A novel interactive VR system to be used by patients when undertaking an MRI has been created by researchers from King’s College London.
This advancement is hope to make it easier for those who find having a MRI scan challenging such as children, people with cognitive difficulties, or those who suffer from claustrophobia or anxiety, said the researchers in a new paper published in Scientific Reports.
Hospitals often rely on sedative medication or even anaesthesia to get children successfully scanned as MRI scans fail in up to 50 percent of children under 5 years of age, in normal circumstances.
These measures are expensive, time consuming and have their own associated risks. In normal circumstances MRI based studies of brain function are generally only ever studied in these vulnerable populations during an artificial induced sleep state, so may not be representative of how the brain works, from a neuroscience point of view.
The lead researcher from the school of Biomedical Engineering & Imaging Sciences at King’s College London, Dr. Kun Qian, said having an MRI scan can be quite an alien experience as it involves going into a narrow tunnel, with loud and often strange noises in the background, all while having to stay as still as possible.
“We were keen to find other ways of enabling children and vulnerable people to have an MRI scan” Dr. Qian said.
“Our interest in VR specifically came from the simple observation that when someone is using and then immersed in a VR environment, they are entirely unaware of their surroundings. We thought if we could make a system compatible with the MRI environment, it could be a very powerful alternative way to successfully scan these challenging populations. “
The researchers developed a special VR headset that can be safely used inside MRI scanner in order to provide patients with an immersive VR environment. The headset is thus designed to be light tight, so that the user cannot see their surrounding environment at all and is unaware of visual reminders of their position.
Once properly positioned, the system’s projector is immediately live, providing immersive contents while the VR experience is then continuous from that point onwards until the patient is removed at the end of the examination.

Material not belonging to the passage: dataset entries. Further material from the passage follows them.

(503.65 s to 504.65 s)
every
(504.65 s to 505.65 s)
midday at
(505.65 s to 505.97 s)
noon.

This and other measures are highly effective at removing the sense of being inside the MRI scanner, as their visual scene is completely replaced with the VR environment and through creating congruence with the other sensations that are perceived during MRI examinations such as scanner noise, table movement and vibration, said the researchers.
Elements that indicate that construction work is in progress in the virtual world, which could account for scanner noise has been included to achieve this. One of the main novelties with this system is that the users can interact with the virtual world just with eye gaze.

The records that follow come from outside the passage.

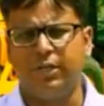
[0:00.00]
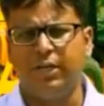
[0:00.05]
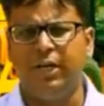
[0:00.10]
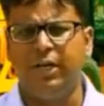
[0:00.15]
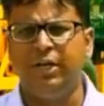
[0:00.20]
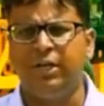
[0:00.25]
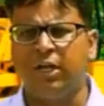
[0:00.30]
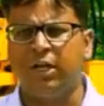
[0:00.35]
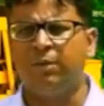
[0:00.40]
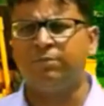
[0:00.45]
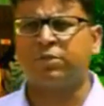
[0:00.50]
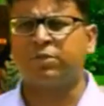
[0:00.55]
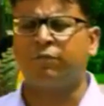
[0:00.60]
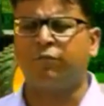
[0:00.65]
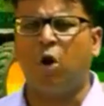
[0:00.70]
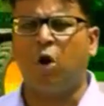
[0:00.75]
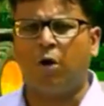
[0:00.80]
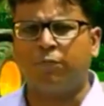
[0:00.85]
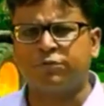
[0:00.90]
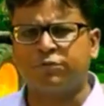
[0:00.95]
In terms
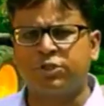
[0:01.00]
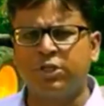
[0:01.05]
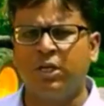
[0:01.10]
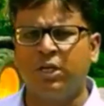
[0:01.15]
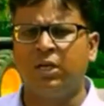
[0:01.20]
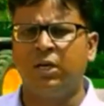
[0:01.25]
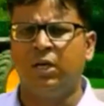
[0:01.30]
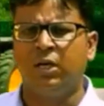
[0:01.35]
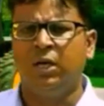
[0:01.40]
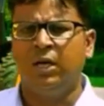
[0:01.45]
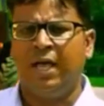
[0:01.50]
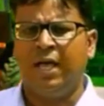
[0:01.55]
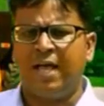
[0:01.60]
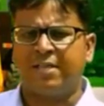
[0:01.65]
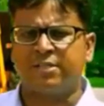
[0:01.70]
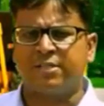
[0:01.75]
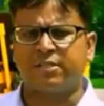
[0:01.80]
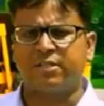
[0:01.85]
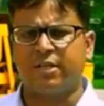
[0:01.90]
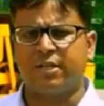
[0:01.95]
of optional
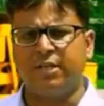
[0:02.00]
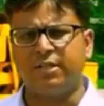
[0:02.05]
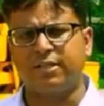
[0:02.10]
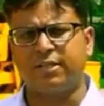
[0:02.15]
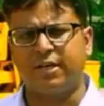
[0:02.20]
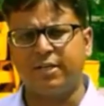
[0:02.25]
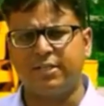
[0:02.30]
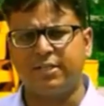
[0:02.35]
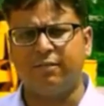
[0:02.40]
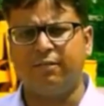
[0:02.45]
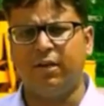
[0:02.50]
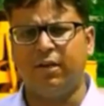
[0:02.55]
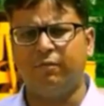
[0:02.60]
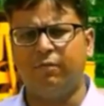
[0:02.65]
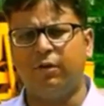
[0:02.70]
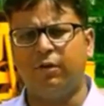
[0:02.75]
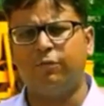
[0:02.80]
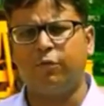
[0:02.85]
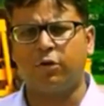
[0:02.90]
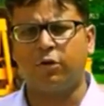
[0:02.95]
accessories that are
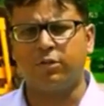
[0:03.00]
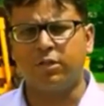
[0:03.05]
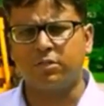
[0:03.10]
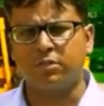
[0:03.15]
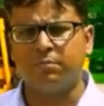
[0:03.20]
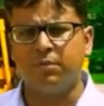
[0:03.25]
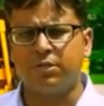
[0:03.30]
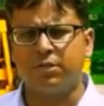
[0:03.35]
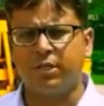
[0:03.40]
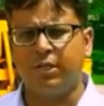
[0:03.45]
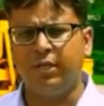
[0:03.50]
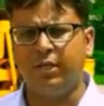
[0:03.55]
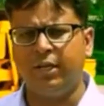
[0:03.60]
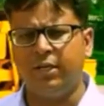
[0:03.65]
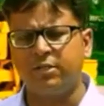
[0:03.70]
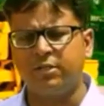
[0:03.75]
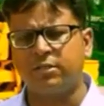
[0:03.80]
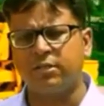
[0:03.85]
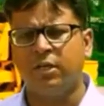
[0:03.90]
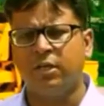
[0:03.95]
available for this machine
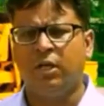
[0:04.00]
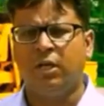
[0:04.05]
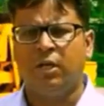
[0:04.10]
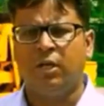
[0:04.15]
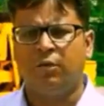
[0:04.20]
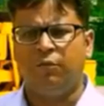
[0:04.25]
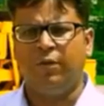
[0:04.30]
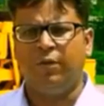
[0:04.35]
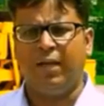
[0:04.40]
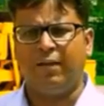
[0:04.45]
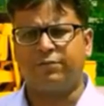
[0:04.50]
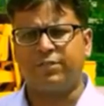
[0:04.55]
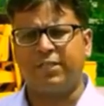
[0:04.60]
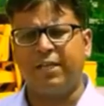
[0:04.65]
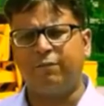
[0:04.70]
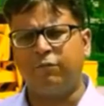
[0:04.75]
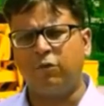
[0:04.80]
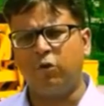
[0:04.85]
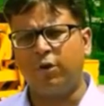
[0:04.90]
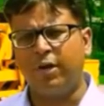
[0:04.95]
is, we have
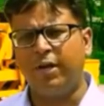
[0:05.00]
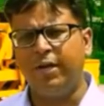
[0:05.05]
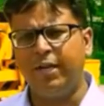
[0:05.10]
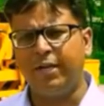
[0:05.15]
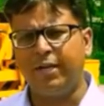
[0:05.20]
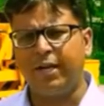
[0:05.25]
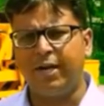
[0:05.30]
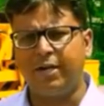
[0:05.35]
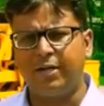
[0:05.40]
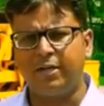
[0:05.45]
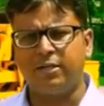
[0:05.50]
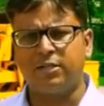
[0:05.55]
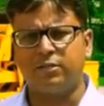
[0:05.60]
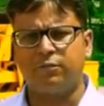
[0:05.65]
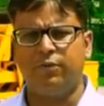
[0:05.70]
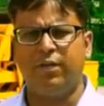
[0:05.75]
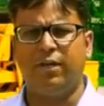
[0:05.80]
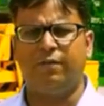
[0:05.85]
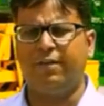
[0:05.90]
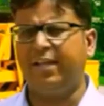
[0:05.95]
safe load
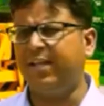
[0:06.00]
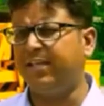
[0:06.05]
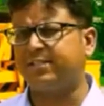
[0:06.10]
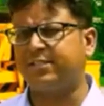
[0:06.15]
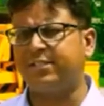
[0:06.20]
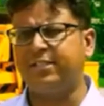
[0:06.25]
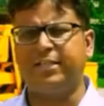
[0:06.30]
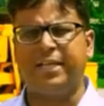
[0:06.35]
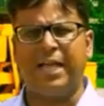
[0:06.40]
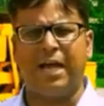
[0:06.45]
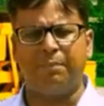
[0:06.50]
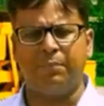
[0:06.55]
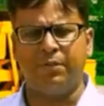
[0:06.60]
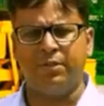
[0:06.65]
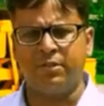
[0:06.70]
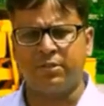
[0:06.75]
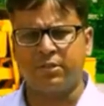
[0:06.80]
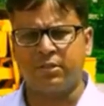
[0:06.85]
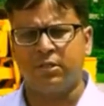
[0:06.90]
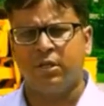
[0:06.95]
indicators, we have AC
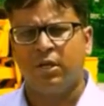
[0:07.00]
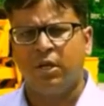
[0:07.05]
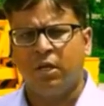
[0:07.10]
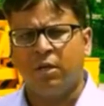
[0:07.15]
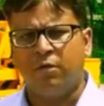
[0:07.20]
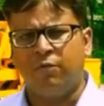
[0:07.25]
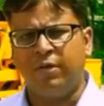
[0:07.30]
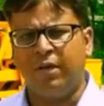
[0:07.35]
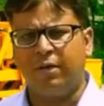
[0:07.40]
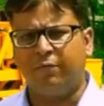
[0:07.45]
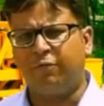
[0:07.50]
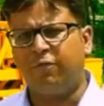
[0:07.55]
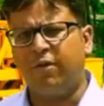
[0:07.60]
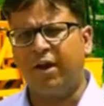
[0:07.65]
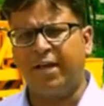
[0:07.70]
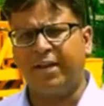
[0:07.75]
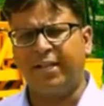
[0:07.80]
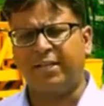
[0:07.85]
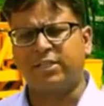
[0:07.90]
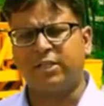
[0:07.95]
cabins, we have
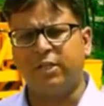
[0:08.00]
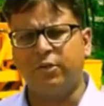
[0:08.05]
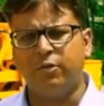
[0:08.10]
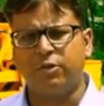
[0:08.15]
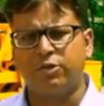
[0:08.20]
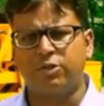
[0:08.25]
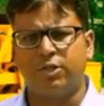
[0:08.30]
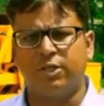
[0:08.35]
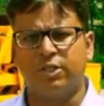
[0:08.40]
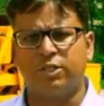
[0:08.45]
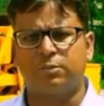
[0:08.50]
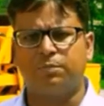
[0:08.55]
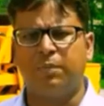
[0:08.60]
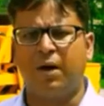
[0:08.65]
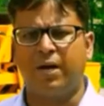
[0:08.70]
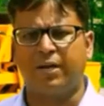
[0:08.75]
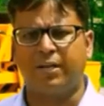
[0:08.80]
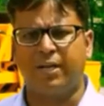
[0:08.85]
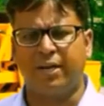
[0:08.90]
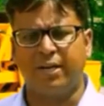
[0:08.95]
fire extinguisher,
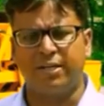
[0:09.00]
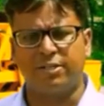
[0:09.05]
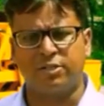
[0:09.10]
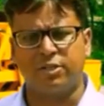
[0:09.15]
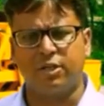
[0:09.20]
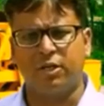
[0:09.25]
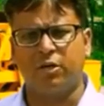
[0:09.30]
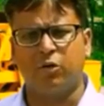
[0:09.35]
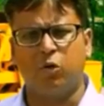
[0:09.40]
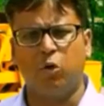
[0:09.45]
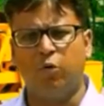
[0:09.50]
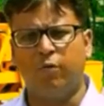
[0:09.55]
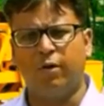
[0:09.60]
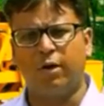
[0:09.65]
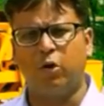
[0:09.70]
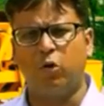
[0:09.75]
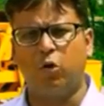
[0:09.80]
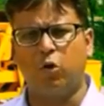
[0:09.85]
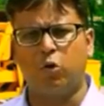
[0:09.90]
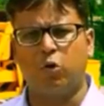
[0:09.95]
park arrestor,
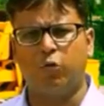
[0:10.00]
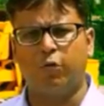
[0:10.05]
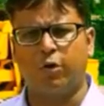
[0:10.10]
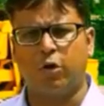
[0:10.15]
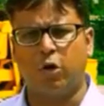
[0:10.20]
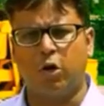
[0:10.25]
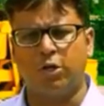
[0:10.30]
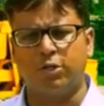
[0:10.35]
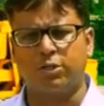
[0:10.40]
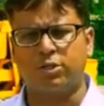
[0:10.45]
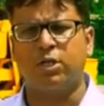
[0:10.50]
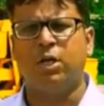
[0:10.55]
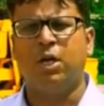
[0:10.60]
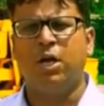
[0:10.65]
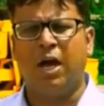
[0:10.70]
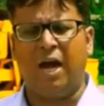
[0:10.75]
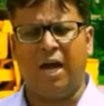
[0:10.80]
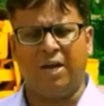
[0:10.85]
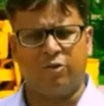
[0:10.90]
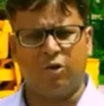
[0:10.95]
overload, overhoist,
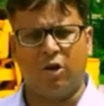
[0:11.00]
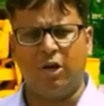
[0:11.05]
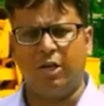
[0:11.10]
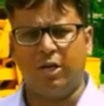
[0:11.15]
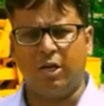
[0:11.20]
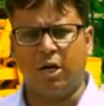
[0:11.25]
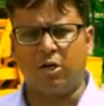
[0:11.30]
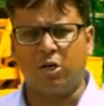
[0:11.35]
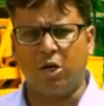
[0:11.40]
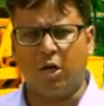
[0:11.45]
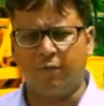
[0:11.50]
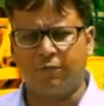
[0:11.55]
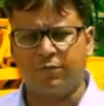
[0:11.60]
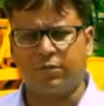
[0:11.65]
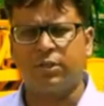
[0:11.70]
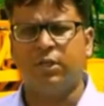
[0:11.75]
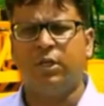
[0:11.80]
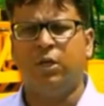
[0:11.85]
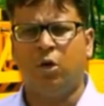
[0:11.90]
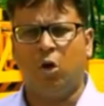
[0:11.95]
hydraulic cutoff,
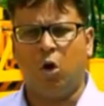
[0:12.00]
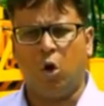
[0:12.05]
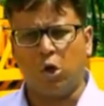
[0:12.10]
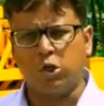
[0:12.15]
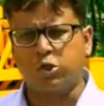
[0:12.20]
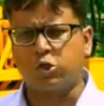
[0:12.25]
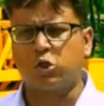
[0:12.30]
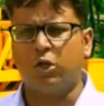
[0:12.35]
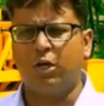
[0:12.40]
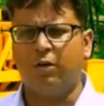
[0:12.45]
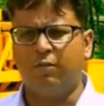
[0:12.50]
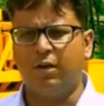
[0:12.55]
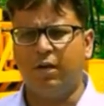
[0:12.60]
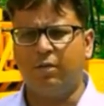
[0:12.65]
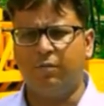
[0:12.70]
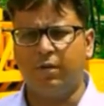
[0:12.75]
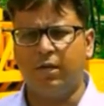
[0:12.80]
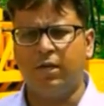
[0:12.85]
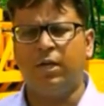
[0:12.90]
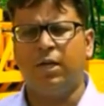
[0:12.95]
also
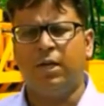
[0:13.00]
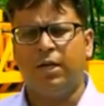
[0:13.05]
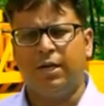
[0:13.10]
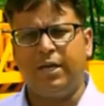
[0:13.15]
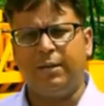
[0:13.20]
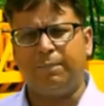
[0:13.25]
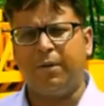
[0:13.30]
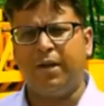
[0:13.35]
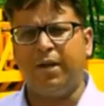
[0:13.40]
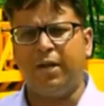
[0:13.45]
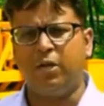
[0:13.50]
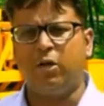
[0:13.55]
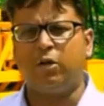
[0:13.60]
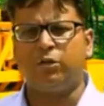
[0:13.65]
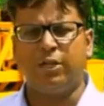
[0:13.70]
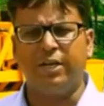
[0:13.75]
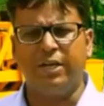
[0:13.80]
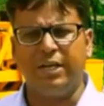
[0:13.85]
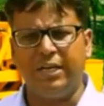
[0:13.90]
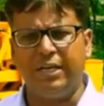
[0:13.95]
available depending
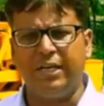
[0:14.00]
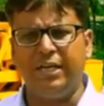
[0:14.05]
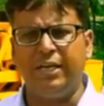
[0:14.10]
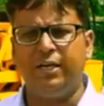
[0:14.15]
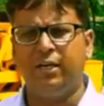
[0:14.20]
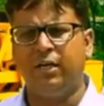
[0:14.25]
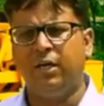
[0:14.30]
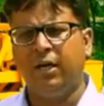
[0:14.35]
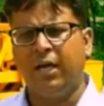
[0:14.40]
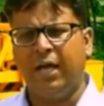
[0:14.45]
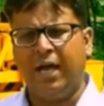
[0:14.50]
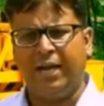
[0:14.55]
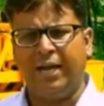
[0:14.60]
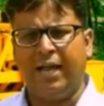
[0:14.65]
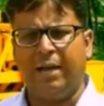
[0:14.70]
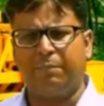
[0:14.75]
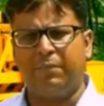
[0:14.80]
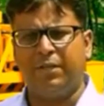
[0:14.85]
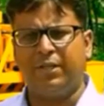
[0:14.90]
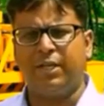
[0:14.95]
on the need and
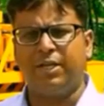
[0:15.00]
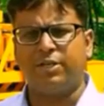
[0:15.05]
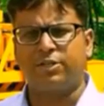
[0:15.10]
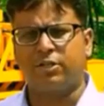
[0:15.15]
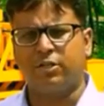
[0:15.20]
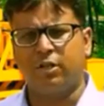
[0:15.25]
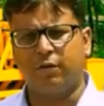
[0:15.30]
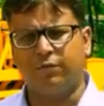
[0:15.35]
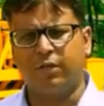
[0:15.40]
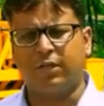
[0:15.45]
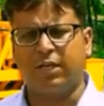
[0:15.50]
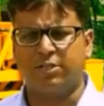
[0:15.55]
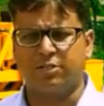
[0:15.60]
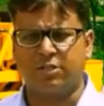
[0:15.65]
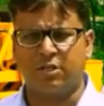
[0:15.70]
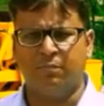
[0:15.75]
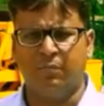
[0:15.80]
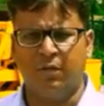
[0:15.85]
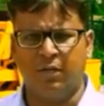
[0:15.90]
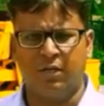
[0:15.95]
application of the
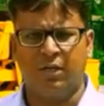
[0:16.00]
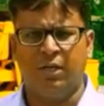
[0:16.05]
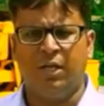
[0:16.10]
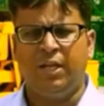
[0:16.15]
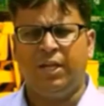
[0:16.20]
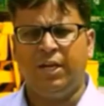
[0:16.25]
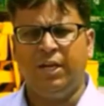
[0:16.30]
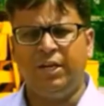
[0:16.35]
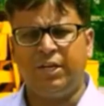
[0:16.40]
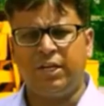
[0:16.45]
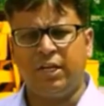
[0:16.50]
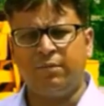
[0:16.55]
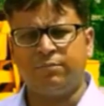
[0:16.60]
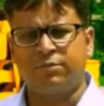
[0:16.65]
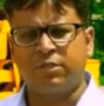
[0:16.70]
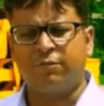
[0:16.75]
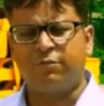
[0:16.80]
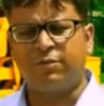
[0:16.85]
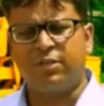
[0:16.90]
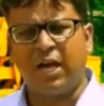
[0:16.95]
customer. In
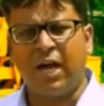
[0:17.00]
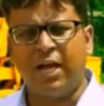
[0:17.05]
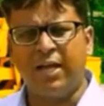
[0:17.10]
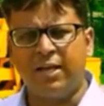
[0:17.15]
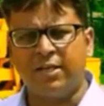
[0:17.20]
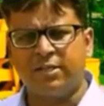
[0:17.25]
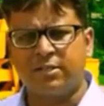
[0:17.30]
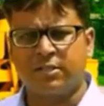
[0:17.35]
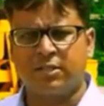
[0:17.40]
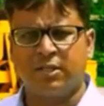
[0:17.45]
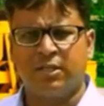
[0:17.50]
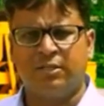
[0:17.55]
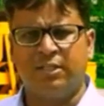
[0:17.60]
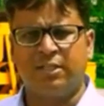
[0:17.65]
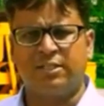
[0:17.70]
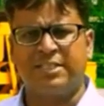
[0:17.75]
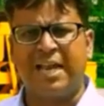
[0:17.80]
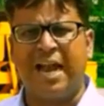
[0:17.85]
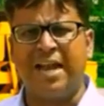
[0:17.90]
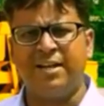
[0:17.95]
terms of tires,
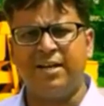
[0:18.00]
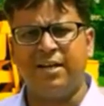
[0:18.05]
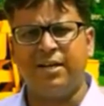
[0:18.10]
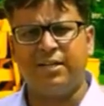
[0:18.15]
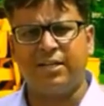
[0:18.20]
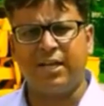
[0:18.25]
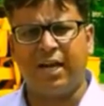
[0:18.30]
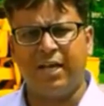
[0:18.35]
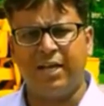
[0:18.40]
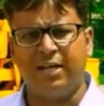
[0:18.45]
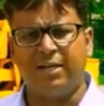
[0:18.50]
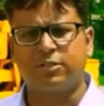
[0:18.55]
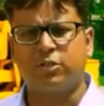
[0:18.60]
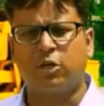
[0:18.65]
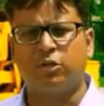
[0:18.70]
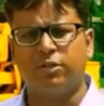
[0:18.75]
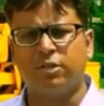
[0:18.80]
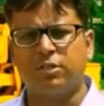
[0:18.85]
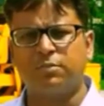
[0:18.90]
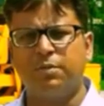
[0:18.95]
the standard tires on
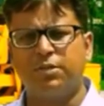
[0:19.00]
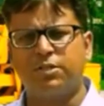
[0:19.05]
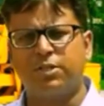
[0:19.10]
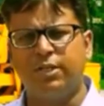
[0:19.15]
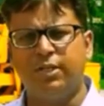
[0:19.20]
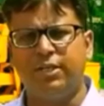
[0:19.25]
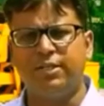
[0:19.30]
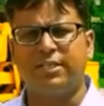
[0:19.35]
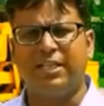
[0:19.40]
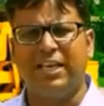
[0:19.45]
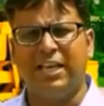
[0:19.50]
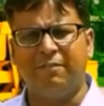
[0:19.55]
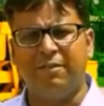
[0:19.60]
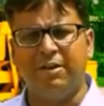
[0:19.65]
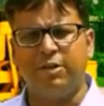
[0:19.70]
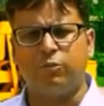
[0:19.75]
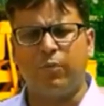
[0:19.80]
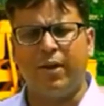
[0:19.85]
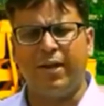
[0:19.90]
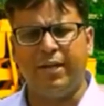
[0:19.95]
this machine is
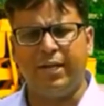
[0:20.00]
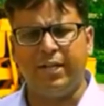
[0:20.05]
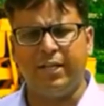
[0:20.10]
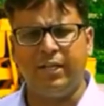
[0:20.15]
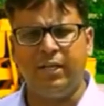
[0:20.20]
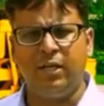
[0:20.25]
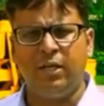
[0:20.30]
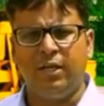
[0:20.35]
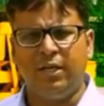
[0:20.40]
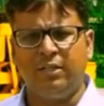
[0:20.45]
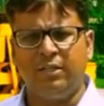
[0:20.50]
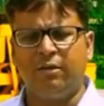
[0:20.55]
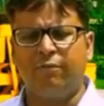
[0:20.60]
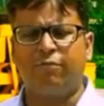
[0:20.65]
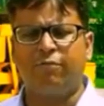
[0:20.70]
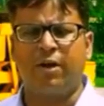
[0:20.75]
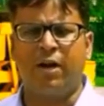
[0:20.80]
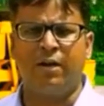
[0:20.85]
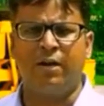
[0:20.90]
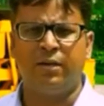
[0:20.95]
1120 in
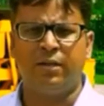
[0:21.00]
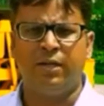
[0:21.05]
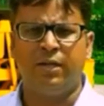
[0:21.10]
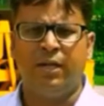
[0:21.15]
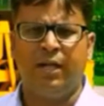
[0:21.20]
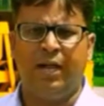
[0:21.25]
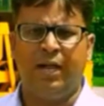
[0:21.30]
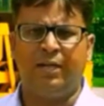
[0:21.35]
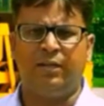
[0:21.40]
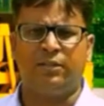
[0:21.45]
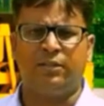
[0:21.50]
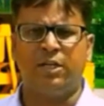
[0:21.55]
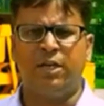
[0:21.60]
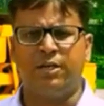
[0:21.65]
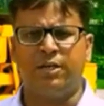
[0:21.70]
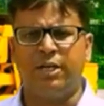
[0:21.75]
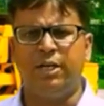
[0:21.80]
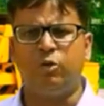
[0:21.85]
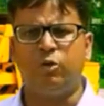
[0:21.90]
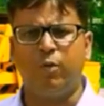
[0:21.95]
the front and
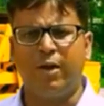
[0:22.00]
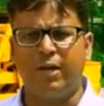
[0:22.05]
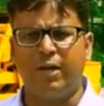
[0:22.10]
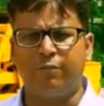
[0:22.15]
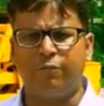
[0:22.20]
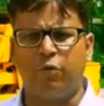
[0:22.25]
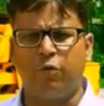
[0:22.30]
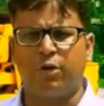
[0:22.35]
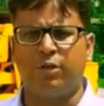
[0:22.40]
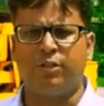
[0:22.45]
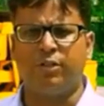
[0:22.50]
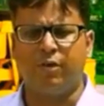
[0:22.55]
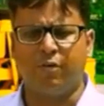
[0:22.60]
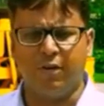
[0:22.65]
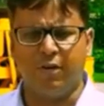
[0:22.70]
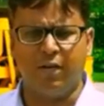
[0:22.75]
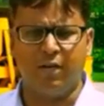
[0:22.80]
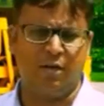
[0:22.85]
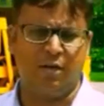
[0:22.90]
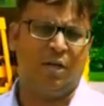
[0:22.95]
1324 in
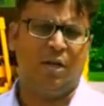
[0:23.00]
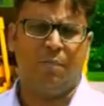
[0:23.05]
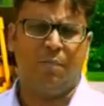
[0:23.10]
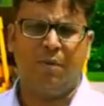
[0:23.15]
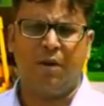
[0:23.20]
the rear.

At the moment, there are no other such MR compatible systems which combine a VR presentation system with intuitive interaction in this way.
Going by their gaze (just looking at objects or areas in the VR environment), so the users can navigate through the virtual world, to select content such as films and games, play games and to initiate or terminate video link to their carer.
The bottommost means that an anxious patient can interact at will with a carer at any time during their examination via a Webcam with microphone and a display monitor installed in the console area.
According to the researchers the next steps for the system is to develop content and test it with patients.
“Developing the right content is crucial, as for the system to be effective it needs to maintain a subject/patient’s attention as their sense of immersion for as long as possible. As this content is likely to be very different depending on age and cognitive capabilities, getting this right and tailoring it for different clinical and study populations is a key next step, ” Dr. Qian said.
Co-author Dr. Tomoki Arichi said: “We are very excited about the possibilities that this system opens up for vulnerable and important populations like children and those with difficulties which might mean they can’t normally have a MRI scan without being put to sleep. Not only could this make an enormous difference for everyday clinical practice, but it also opens the way for us to gain dramatic new insight into how patterns of brain function, behaviour, and social skills develop across our lives.”
Reference : ” An eye tracking based virtual reality system for use inside magnetic resonance imaging systems ” by Kun Qian, Tomoki Arichi, Anthony Price, Sofia Dall’Orso, Jonathan Eden, Yohan Noh, Kawal Rhode, Etienne Burdet, Mark Neil, A. David Edwards and Joseph V. Hajnal, 11 August 2021,Scientific Reports.